> DATA FOR THE TASK:
--- START ---
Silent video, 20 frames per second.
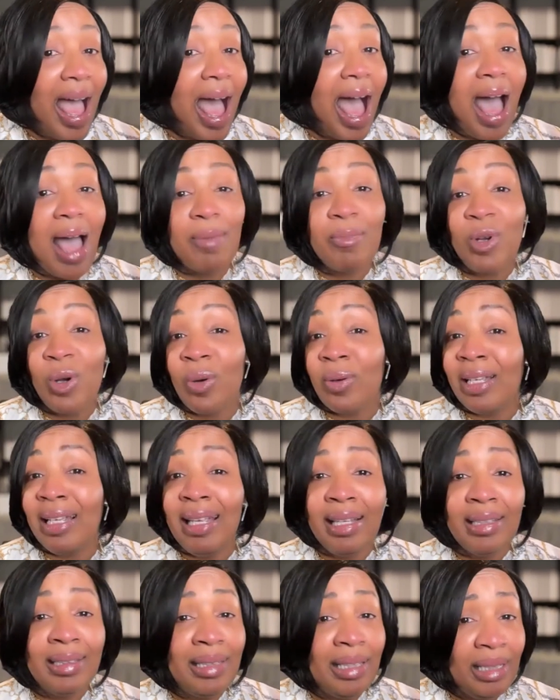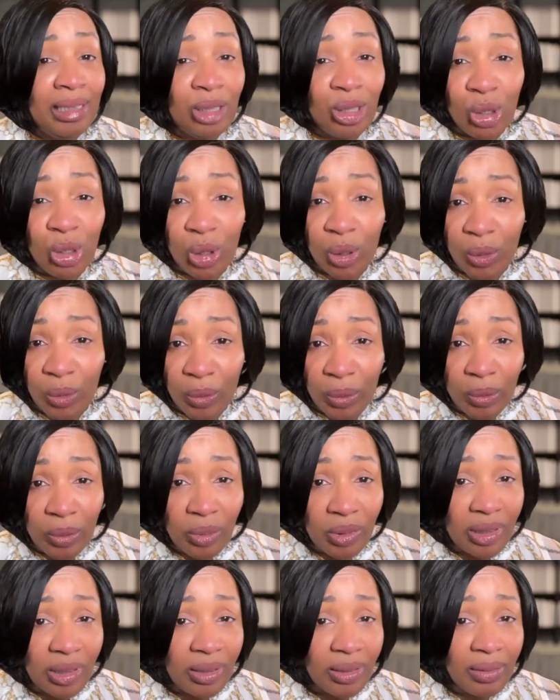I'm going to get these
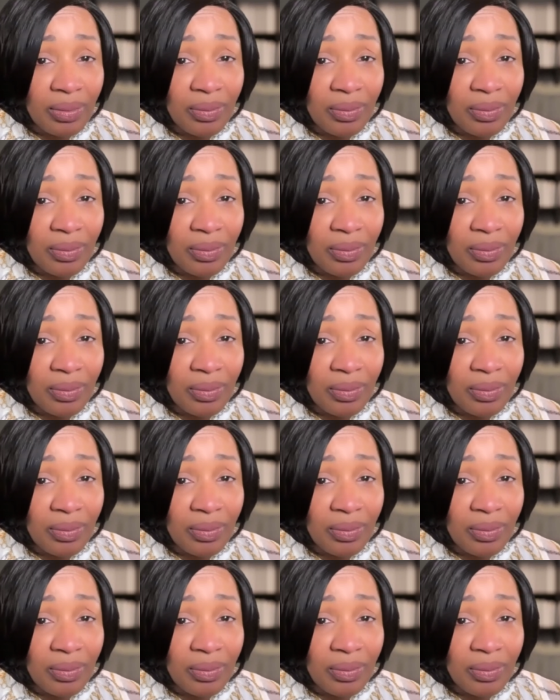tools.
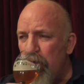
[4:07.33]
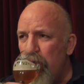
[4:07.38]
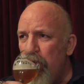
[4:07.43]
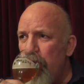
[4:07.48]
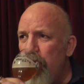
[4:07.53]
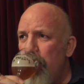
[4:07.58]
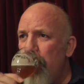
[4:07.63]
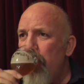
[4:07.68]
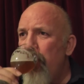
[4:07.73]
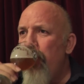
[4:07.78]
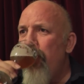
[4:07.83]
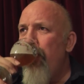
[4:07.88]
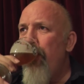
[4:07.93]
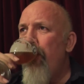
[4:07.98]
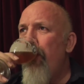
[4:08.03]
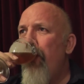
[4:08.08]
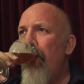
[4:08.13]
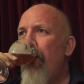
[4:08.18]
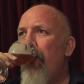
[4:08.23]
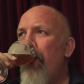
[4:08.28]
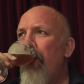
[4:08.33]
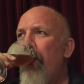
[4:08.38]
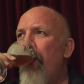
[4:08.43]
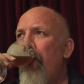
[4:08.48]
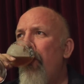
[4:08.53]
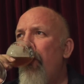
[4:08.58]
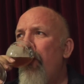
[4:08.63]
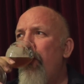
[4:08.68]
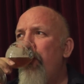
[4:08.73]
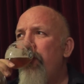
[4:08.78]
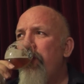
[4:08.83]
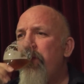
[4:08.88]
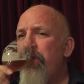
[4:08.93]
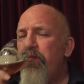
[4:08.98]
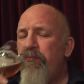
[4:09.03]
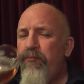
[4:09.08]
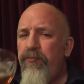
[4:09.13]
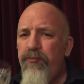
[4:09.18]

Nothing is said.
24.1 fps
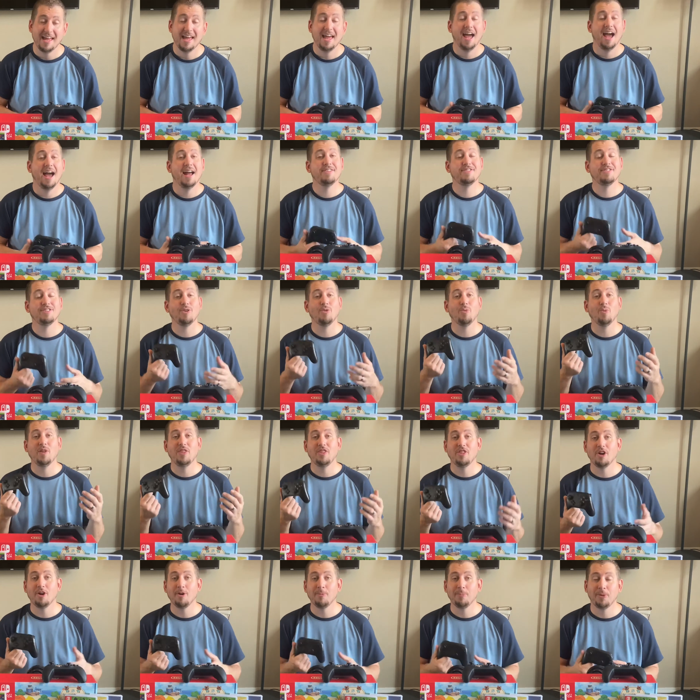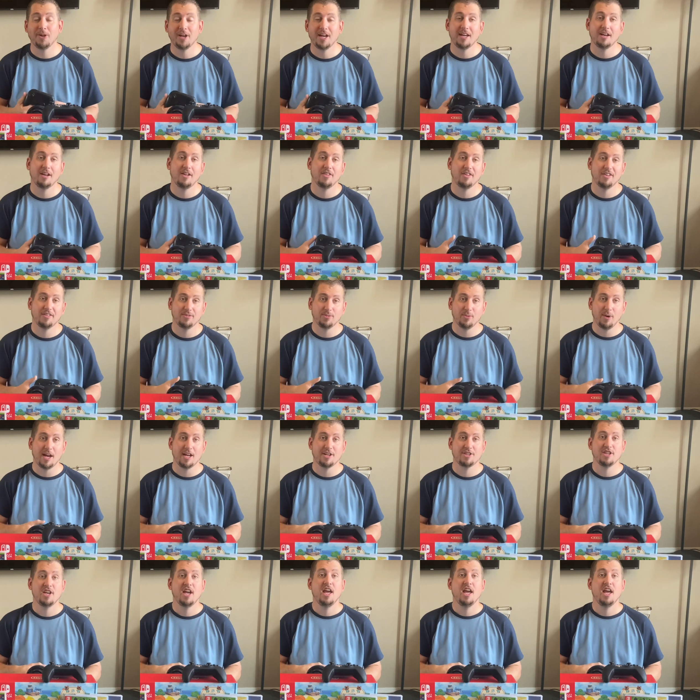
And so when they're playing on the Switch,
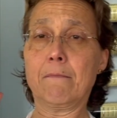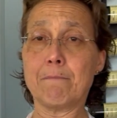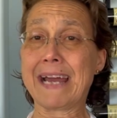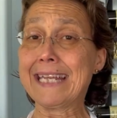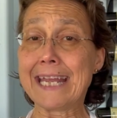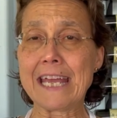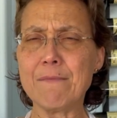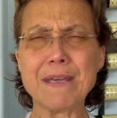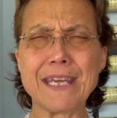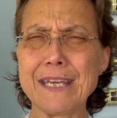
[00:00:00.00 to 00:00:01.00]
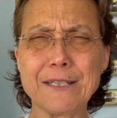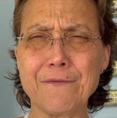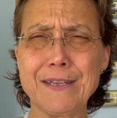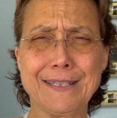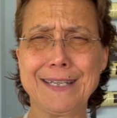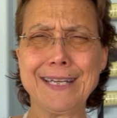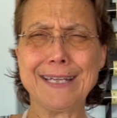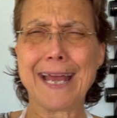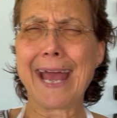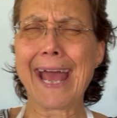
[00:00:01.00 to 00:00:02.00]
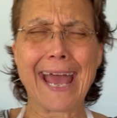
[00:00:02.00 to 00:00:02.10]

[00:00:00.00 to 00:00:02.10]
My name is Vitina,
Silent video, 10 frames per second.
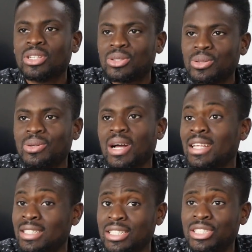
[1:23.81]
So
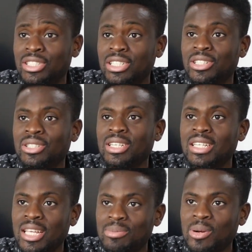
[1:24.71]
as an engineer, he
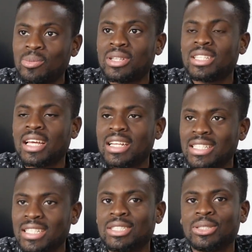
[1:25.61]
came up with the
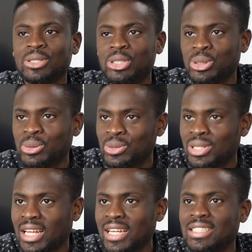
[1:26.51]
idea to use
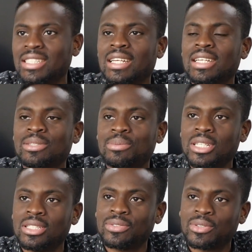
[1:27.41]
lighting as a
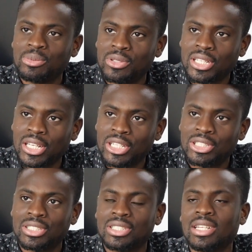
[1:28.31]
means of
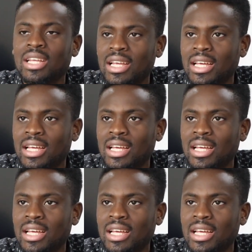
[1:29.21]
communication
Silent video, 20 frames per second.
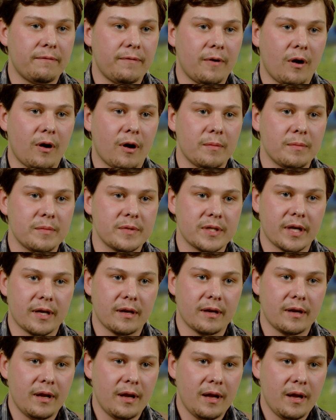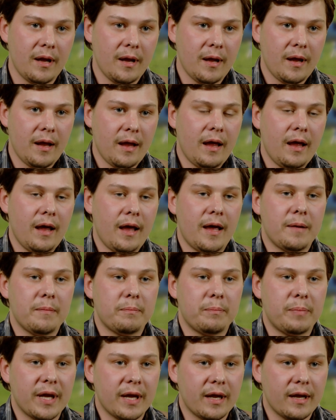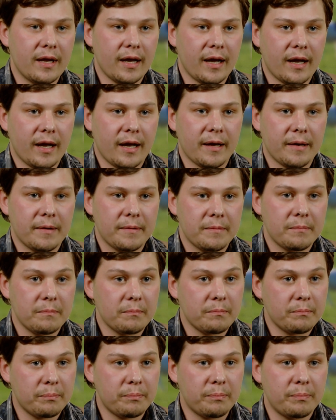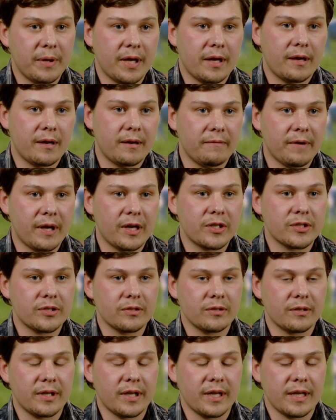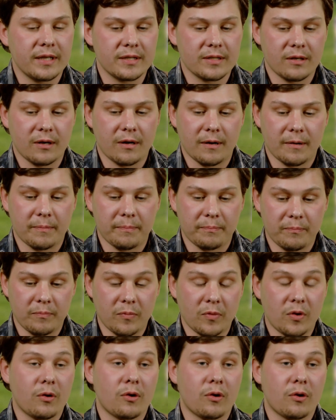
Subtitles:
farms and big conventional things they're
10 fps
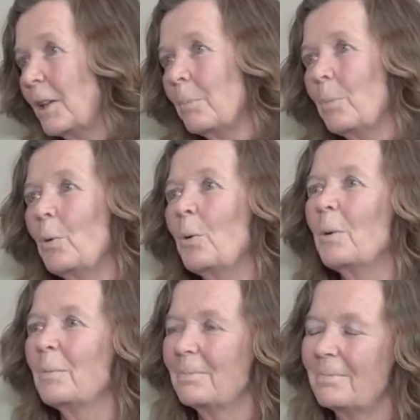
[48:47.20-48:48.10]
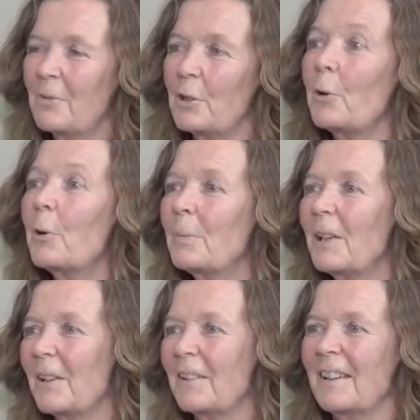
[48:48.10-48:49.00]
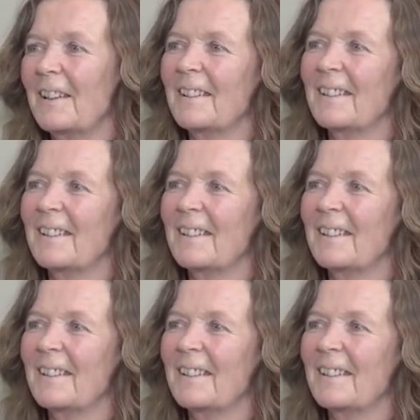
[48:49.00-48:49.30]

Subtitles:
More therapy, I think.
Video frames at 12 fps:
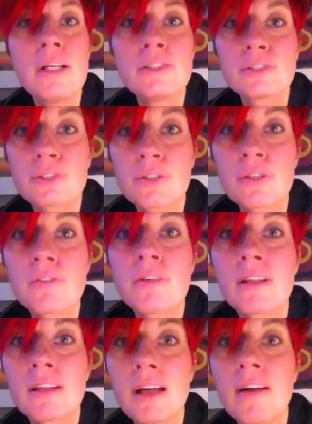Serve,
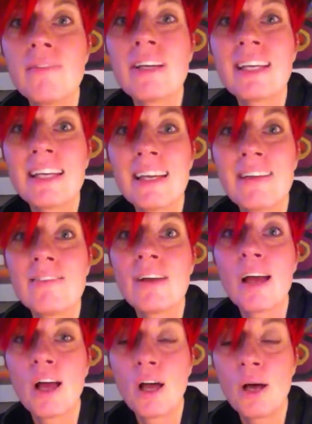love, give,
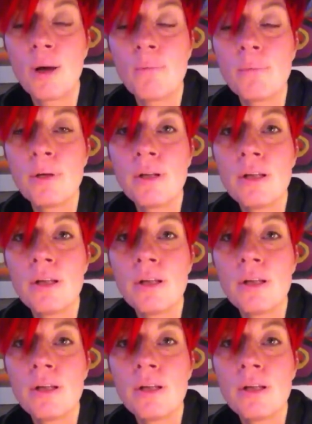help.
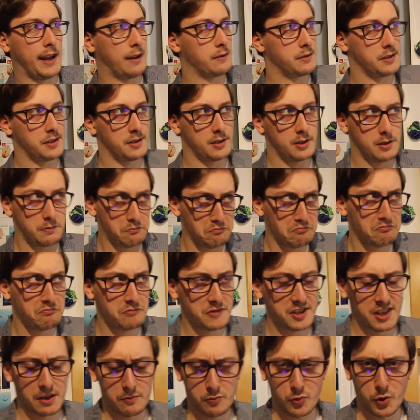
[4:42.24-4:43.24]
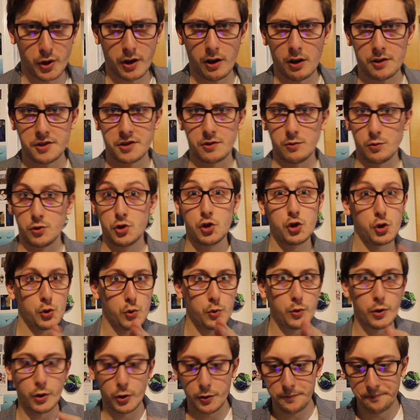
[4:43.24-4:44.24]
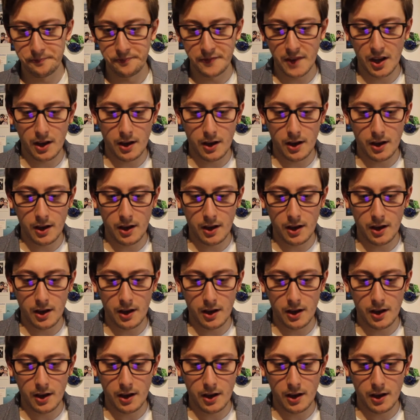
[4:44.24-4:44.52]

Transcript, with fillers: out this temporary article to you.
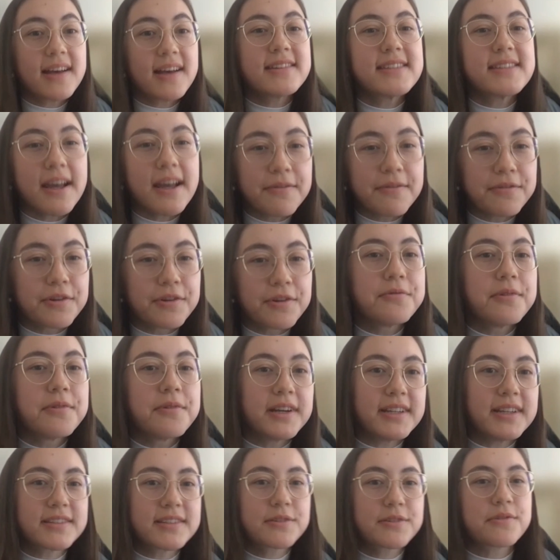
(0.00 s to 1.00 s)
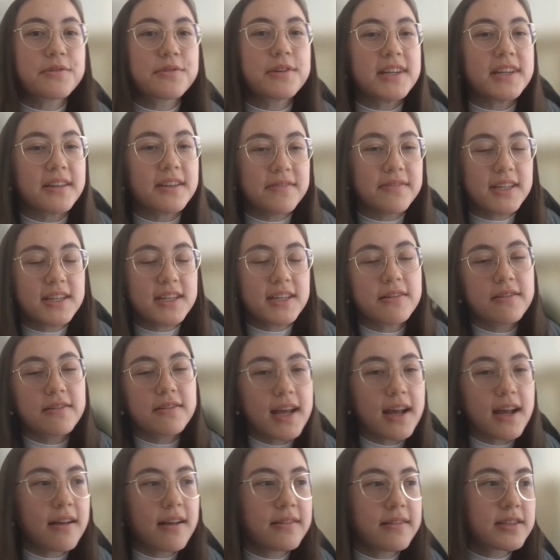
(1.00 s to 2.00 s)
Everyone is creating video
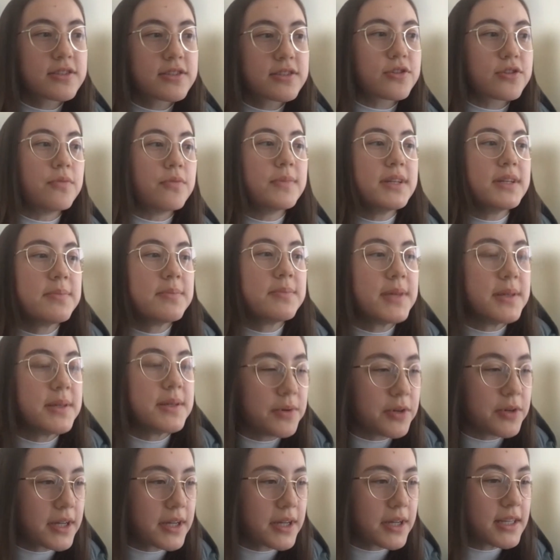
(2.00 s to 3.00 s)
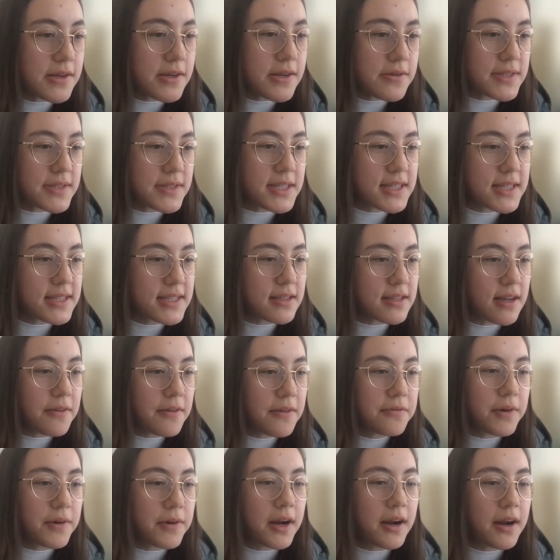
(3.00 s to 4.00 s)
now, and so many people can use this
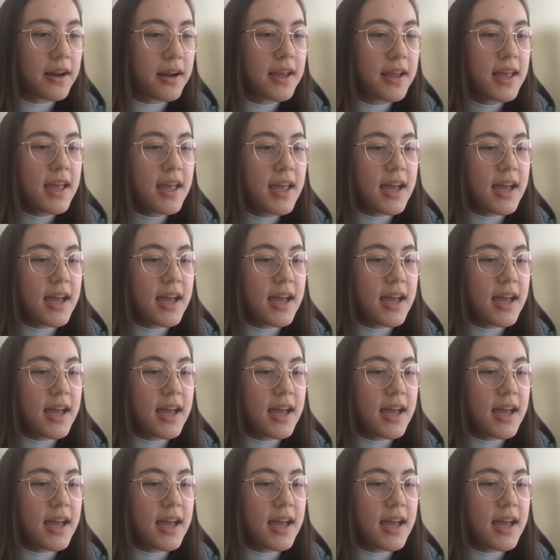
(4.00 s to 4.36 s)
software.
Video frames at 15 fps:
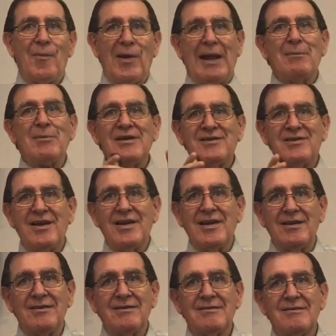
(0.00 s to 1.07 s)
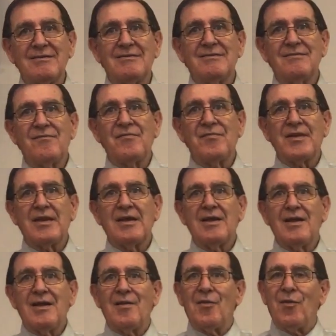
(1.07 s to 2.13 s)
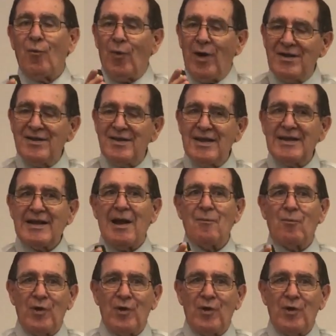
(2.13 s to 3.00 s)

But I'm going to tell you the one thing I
--- END ---
With the pictures excluded, restate word for word each line from the one that contains "(4.00 s to 4.36 s)" through the last line of the listing above.

> SOLVED EXERCISE:
(4.00 s to 4.36 s)
software.
Video frames at 15 fps:
(0.00 s to 1.07 s)
(1.07 s to 2.13 s)
(2.13 s to 3.00 s)

But I'm going to tell you the one thing I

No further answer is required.